Numa notável intervenção por ocasião da visita oficial à China, em Março de 2023, a presidente da Comissão Europeia, após mencionar o Net-Zero Industry Act como uma parte fundamental do Plano Industrial Green Deal da UE, reiterou o objetivo europeu "de ser capaz de produzir pelo menos 40 % das tecnologias limpas de que necessitamos para a transição verde". Ursula von der Leyen está ciente de que, para atingir este objetivo, a UE precisa ter mais independência e diversidade no que respeita aos fatores essenciais necessários para a sua competitividade na transição energética. E exprimiu abertamente a sua preocupação com a enorme dependência em metais críticos "de um único fornecedor -- a China -- para 98% do nosso fornecimento de terras raras, 93% do nosso magnésio e 97% do nosso lítio -- só para citar alguns."

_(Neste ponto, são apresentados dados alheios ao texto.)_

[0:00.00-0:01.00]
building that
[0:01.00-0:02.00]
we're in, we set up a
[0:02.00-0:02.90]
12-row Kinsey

Se adicionarmos a indústria extrativa de minérios a partir dos quais se faz o processamento químico para os metais críticos, a relevância de empresas [estatais] chinesas também é avassaladora - seja nas terras raras, no lítio, no cobalto, no níquel, no cobre, na grafite. Embora muita informação estatística refira a extração mineira por país, é importante perceber que empresas em concreto procedem a essa extração e como se integram na cadeia de valor. P. ex., embora c. 70% do cobalto provenha de minas na R. D. Congo, a maioria dessas minas são exploradas por empresas chinesas. Mesmo num contexto político em que o atual presidente da R. D Congo declarou estar descontente com várias dessas empresas chinesas e querer substituí-las, a verdade é que nenhuma empresa americana ou europeia manifestou intenção firme de nelas investir.

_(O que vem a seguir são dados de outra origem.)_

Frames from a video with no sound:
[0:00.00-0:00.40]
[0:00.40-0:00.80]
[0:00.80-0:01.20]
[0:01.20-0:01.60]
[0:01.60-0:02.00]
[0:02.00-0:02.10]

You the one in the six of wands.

A estratégia chinesa é clara e tem décadas de execução. Até recente data, é duvidoso que tenha existido uma estratégia americana ou europeia em relação aos metais críticos. Agora que na Europa se estão a fazer investimentos (e ajudas de Estado) vultuosos na produção de veículos elétricos, em gigafactories e noutras vertentes da mobilidade e do armazenamento elétricos, lá aprovou a UE (em 2020!) uma lista atualizada das "matérias-primas essenciais" (MPE) e a criação de dois IPCEI (porque não está Portugal nestes IPCEI quando temos 3 empresas na Aliança Europeia das Baterias?...).

São absolutamente legítimas as preocupações expressas pela presidente da Comissão Europeia quanto à enorme dependência e vulnerabilidade da Europa e das empresas europeias a fornecedores externos de metais críticos. Mas o que têm feito as autoridades europeias (e nacionais...) e as empresas relevantes europeias para evitar isso?